[Extracted records Boundary: Start]

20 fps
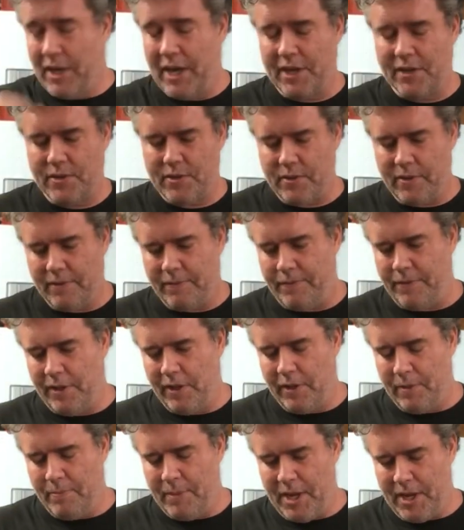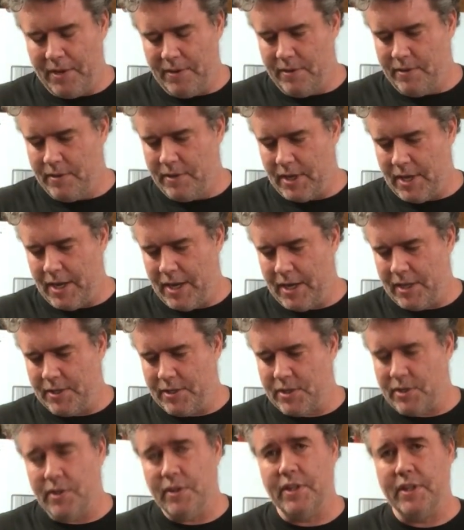extra filament
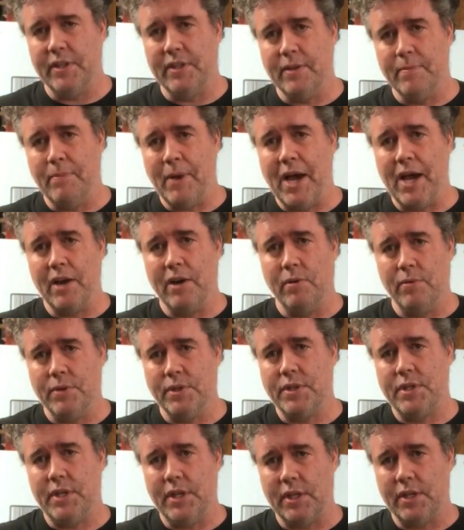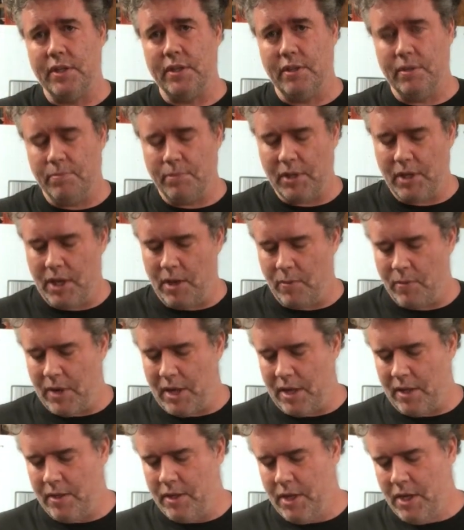so that the model will stick to the plate
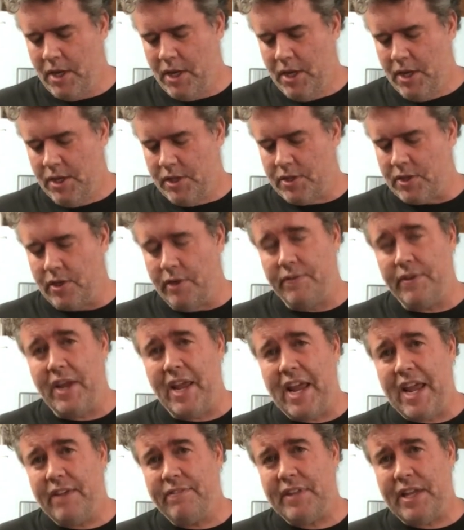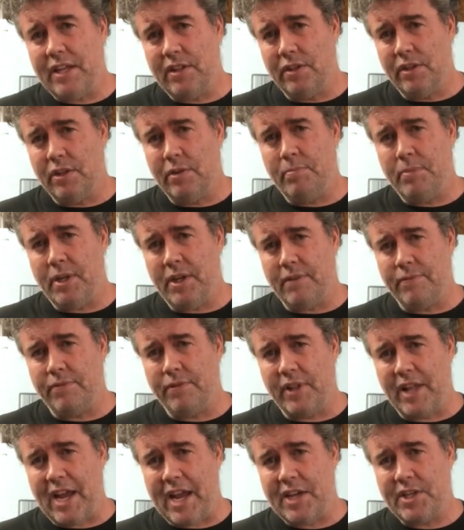well. So if you have that little bit of
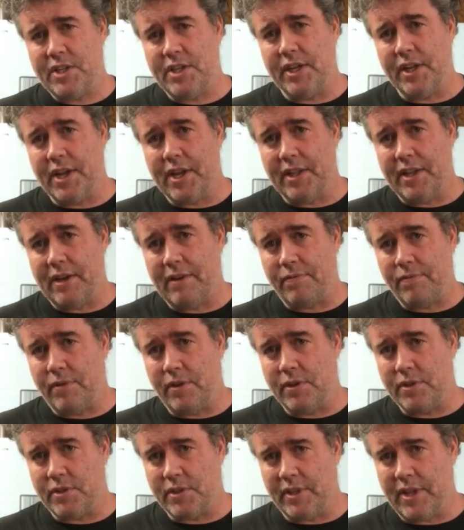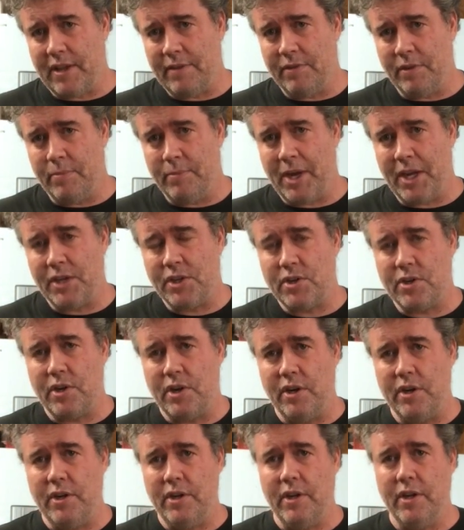flashing on that first level, make
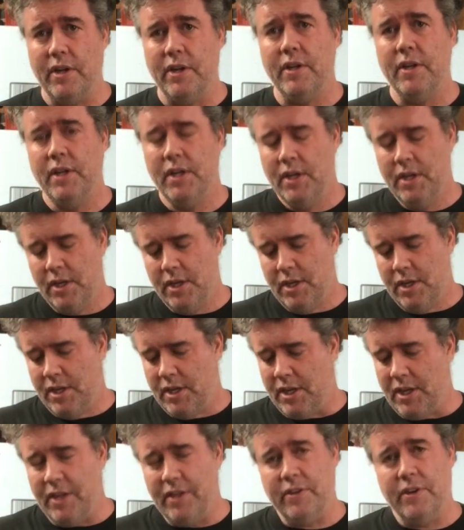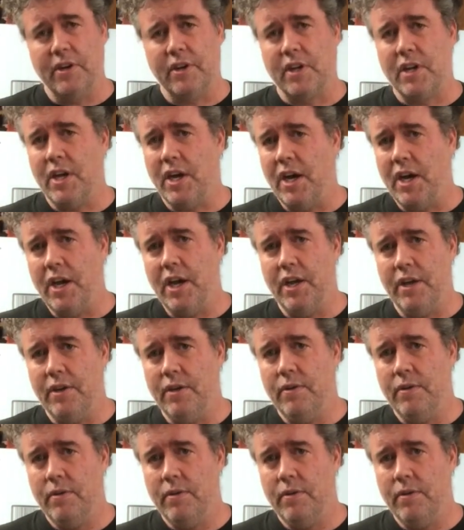sure you either cut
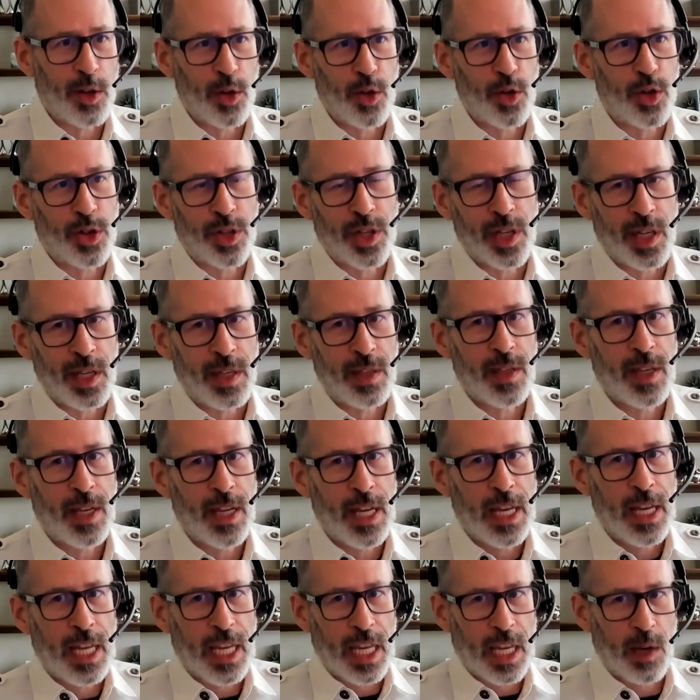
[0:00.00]
Usually
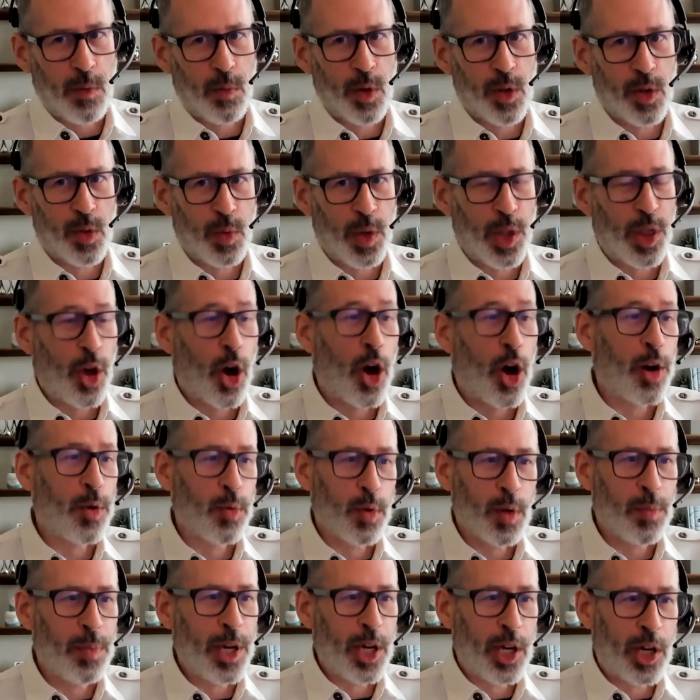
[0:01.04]
it was we thought
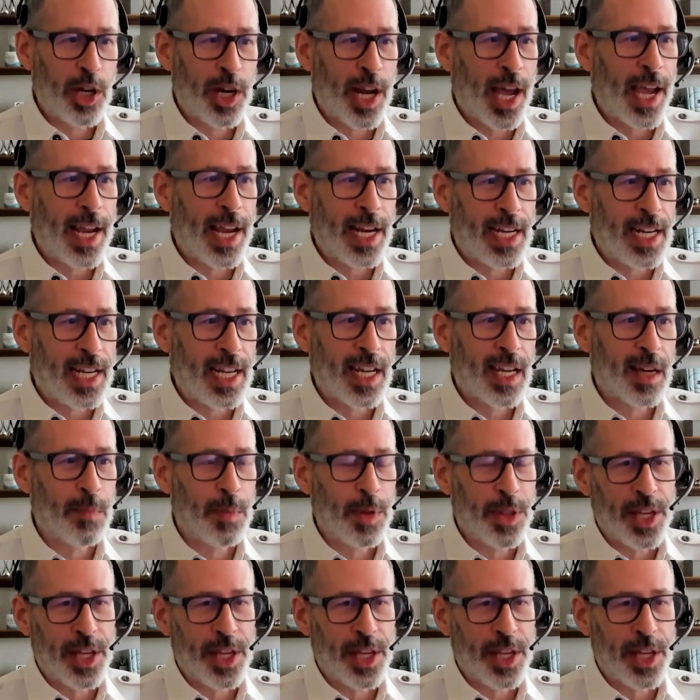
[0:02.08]
it would be a good idea,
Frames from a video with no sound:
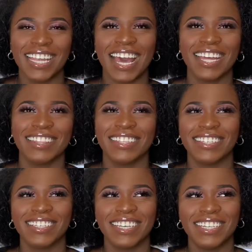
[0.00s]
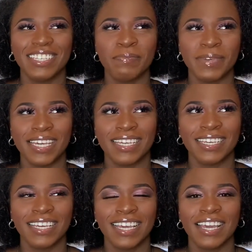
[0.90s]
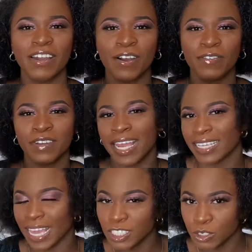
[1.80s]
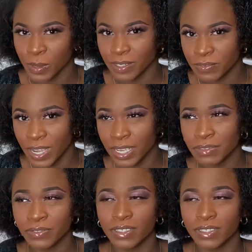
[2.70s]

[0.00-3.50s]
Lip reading: I had the limit of like age 25,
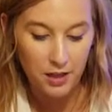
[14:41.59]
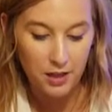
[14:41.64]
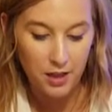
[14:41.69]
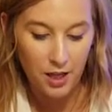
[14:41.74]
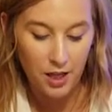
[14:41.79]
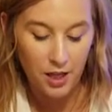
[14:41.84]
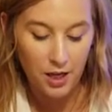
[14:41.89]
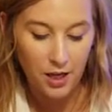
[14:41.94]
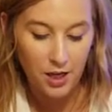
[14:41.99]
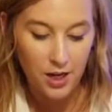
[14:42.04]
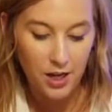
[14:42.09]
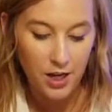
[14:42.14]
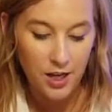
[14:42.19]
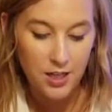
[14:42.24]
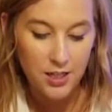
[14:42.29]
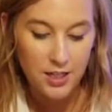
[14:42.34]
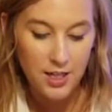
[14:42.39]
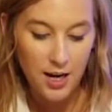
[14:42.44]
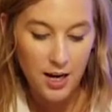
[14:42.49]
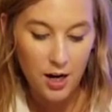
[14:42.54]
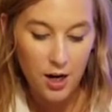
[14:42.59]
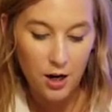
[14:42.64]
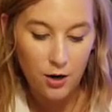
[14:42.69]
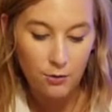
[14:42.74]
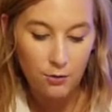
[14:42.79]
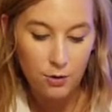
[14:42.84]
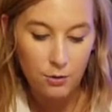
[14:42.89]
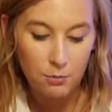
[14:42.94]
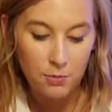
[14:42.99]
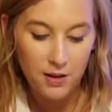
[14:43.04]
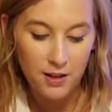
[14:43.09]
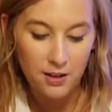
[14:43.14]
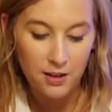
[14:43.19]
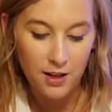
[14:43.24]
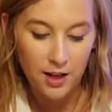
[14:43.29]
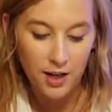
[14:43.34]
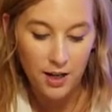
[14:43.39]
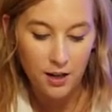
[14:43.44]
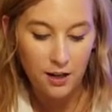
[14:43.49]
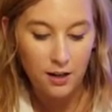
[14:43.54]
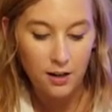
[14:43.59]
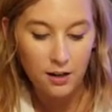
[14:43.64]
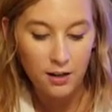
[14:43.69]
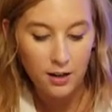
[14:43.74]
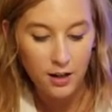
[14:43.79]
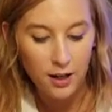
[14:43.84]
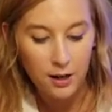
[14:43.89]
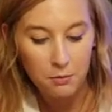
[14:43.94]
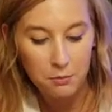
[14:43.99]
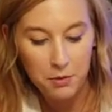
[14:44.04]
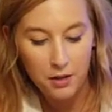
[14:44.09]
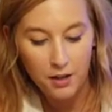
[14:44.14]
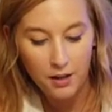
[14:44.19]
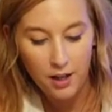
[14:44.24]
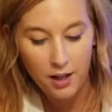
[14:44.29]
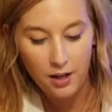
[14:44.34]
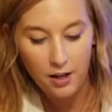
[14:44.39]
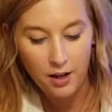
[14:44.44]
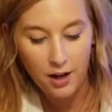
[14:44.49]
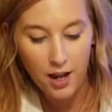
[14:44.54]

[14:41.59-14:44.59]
then Tara would be there and be like,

[Extracted records Boundary: End]

(Problem to work on)
Could you write out the records exactly while omitting every picture?

(Written solution)
20 fps
extra filament
so that the model will stick to the plate
well. So if you have that little bit of
flashing on that first level, make
sure you either cut
[0:00.00]
Usually
[0:01.04]
it was we thought
[0:02.08]
it would be a good idea,
Frames from a video with no sound:
[0.00s]
[0.90s]
[1.80s]
[2.70s]

[0.00-3.50s]
Lip reading: I had the limit of like age 25,
[14:41.59]
[14:41.64]
[14:41.69]
[14:41.74]
[14:41.79]
[14:41.84]
[14:41.89]
[14:41.94]
[14:41.99]
[14:42.04]
[14:42.09]
[14:42.14]
[14:42.19]
[14:42.24]
[14:42.29]
[14:42.34]
[14:42.39]
[14:42.44]
[14:42.49]
[14:42.54]
[14:42.59]
[14:42.64]
[14:42.69]
[14:42.74]
[14:42.79]
[14:42.84]
[14:42.89]
[14:42.94]
[14:42.99]
[14:43.04]
[14:43.09]
[14:43.14]
[14:43.19]
[14:43.24]
[14:43.29]
[14:43.34]
[14:43.39]
[14:43.44]
[14:43.49]
[14:43.54]
[14:43.59]
[14:43.64]
[14:43.69]
[14:43.74]
[14:43.79]
[14:43.84]
[14:43.89]
[14:43.94]
[14:43.99]
[14:44.04]
[14:44.09]
[14:44.14]
[14:44.19]
[14:44.24]
[14:44.29]
[14:44.34]
[14:44.39]
[14:44.44]
[14:44.49]
[14:44.54]

[14:41.59-14:44.59]
then Tara would be there and be like,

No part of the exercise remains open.